Return the data below, unchanged.
Start of DATA IN THIS EXERCISE
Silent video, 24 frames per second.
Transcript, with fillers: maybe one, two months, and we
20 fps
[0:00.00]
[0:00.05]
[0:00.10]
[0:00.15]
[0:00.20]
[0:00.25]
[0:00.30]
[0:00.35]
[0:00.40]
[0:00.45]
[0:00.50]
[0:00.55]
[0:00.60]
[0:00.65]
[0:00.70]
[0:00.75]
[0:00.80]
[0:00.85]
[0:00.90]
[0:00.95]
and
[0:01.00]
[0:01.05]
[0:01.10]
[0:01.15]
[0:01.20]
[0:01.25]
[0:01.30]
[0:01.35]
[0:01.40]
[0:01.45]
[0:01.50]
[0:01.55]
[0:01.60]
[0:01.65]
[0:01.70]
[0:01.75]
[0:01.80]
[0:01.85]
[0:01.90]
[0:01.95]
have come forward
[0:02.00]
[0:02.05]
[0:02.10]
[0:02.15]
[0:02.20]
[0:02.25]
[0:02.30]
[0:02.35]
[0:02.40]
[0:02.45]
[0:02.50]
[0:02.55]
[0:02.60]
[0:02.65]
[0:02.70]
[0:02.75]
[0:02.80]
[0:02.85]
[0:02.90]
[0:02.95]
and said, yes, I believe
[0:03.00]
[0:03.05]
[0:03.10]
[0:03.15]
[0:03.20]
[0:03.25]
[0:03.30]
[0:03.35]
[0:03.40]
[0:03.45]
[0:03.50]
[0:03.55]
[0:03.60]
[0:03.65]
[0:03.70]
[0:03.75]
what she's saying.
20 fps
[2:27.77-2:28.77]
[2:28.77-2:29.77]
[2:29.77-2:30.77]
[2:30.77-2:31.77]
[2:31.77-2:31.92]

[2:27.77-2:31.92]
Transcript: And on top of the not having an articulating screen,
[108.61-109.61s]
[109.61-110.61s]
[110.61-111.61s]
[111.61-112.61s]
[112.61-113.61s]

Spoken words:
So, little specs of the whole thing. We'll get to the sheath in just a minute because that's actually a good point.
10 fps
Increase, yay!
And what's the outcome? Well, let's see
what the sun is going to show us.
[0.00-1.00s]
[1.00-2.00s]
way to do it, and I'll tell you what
End of DATA IN THIS EXERCISE
■ RESPONSE TO THIS EXERCISE:
Silent video, 24 frames per second.
Transcript, with fillers: maybe one, two months, and we
20 fps
[0:00.00]
[0:00.05]
[0:00.10]
[0:00.15]
[0:00.20]
[0:00.25]
[0:00.30]
[0:00.35]
[0:00.40]
[0:00.45]
[0:00.50]
[0:00.55]
[0:00.60]
[0:00.65]
[0:00.70]
[0:00.75]
[0:00.80]
[0:00.85]
[0:00.90]
[0:00.95]
and
[0:01.00]
[0:01.05]
[0:01.10]
[0:01.15]
[0:01.20]
[0:01.25]
[0:01.30]
[0:01.35]
[0:01.40]
[0:01.45]
[0:01.50]
[0:01.55]
[0:01.60]
[0:01.65]
[0:01.70]
[0:01.75]
[0:01.80]
[0:01.85]
[0:01.90]
[0:01.95]
have come forward
[0:02.00]
[0:02.05]
[0:02.10]
[0:02.15]
[0:02.20]
[0:02.25]
[0:02.30]
[0:02.35]
[0:02.40]
[0:02.45]
[0:02.50]
[0:02.55]
[0:02.60]
[0:02.65]
[0:02.70]
[0:02.75]
[0:02.80]
[0:02.85]
[0:02.90]
[0:02.95]
and said, yes, I believe
[0:03.00]
[0:03.05]
[0:03.10]
[0:03.15]
[0:03.20]
[0:03.25]
[0:03.30]
[0:03.35]
[0:03.40]
[0:03.45]
[0:03.50]
[0:03.55]
[0:03.60]
[0:03.65]
[0:03.70]
[0:03.75]
what she's saying.
20 fps
[2:27.77-2:28.77]
[2:28.77-2:29.77]
[2:29.77-2:30.77]
[2:30.77-2:31.77]
[2:31.77-2:31.92]

[2:27.77-2:31.92]
Transcript: And on top of the not having an articulating screen,
[108.61-109.61s]
[109.61-110.61s]
[110.61-111.61s]
[111.61-112.61s]
[112.61-113.61s]

Spoken words:
So, little specs of the whole thing. We'll get to the sheath in just a minute because that's actually a good point.
10 fps
Increase, yay!
And what's the outcome? Well, let's see
what the sun is going to show us.
[0.00-1.00s]
[1.00-2.00s]
way to do it, and I'll tell you what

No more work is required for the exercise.